**What to produce**
Your task is to retype all of the records below with complete accuracy.

Records section start

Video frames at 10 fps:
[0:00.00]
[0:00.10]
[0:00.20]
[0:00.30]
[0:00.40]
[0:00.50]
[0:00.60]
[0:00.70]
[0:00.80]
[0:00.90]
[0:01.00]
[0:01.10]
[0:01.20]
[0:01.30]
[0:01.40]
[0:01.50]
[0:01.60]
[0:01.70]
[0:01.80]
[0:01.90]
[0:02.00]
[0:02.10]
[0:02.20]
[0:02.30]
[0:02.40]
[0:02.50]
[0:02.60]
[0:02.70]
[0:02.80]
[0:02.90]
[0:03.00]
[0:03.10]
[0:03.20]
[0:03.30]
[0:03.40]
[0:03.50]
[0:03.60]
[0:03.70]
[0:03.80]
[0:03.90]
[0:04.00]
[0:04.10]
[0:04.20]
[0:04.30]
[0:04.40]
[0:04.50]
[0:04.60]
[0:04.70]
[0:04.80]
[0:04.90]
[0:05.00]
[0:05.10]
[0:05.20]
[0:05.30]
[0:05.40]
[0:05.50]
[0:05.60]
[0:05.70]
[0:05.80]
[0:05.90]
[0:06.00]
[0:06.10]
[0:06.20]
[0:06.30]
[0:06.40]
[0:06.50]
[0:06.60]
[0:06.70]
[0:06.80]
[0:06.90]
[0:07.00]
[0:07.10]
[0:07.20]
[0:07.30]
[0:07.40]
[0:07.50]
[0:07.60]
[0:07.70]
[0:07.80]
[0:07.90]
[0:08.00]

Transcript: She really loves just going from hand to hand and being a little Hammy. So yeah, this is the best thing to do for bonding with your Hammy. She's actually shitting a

Records section end

**Solution to this exercise**
Video frames at 10 fps:
[0:00.00]
[0:00.10]
[0:00.20]
[0:00.30]
[0:00.40]
[0:00.50]
[0:00.60]
[0:00.70]
[0:00.80]
[0:00.90]
[0:01.00]
[0:01.10]
[0:01.20]
[0:01.30]
[0:01.40]
[0:01.50]
[0:01.60]
[0:01.70]
[0:01.80]
[0:01.90]
[0:02.00]
[0:02.10]
[0:02.20]
[0:02.30]
[0:02.40]
[0:02.50]
[0:02.60]
[0:02.70]
[0:02.80]
[0:02.90]
[0:03.00]
[0:03.10]
[0:03.20]
[0:03.30]
[0:03.40]
[0:03.50]
[0:03.60]
[0:03.70]
[0:03.80]
[0:03.90]
[0:04.00]
[0:04.10]
[0:04.20]
[0:04.30]
[0:04.40]
[0:04.50]
[0:04.60]
[0:04.70]
[0:04.80]
[0:04.90]
[0:05.00]
[0:05.10]
[0:05.20]
[0:05.30]
[0:05.40]
[0:05.50]
[0:05.60]
[0:05.70]
[0:05.80]
[0:05.90]
[0:06.00]
[0:06.10]
[0:06.20]
[0:06.30]
[0:06.40]
[0:06.50]
[0:06.60]
[0:06.70]
[0:06.80]
[0:06.90]
[0:07.00]
[0:07.10]
[0:07.20]
[0:07.30]
[0:07.40]
[0:07.50]
[0:07.60]
[0:07.70]
[0:07.80]
[0:07.90]
[0:08.00]

Transcript: She really loves just going from hand to hand and being a little Hammy. So yeah, this is the best thing to do for bonding with your Hammy. She's actually shitting a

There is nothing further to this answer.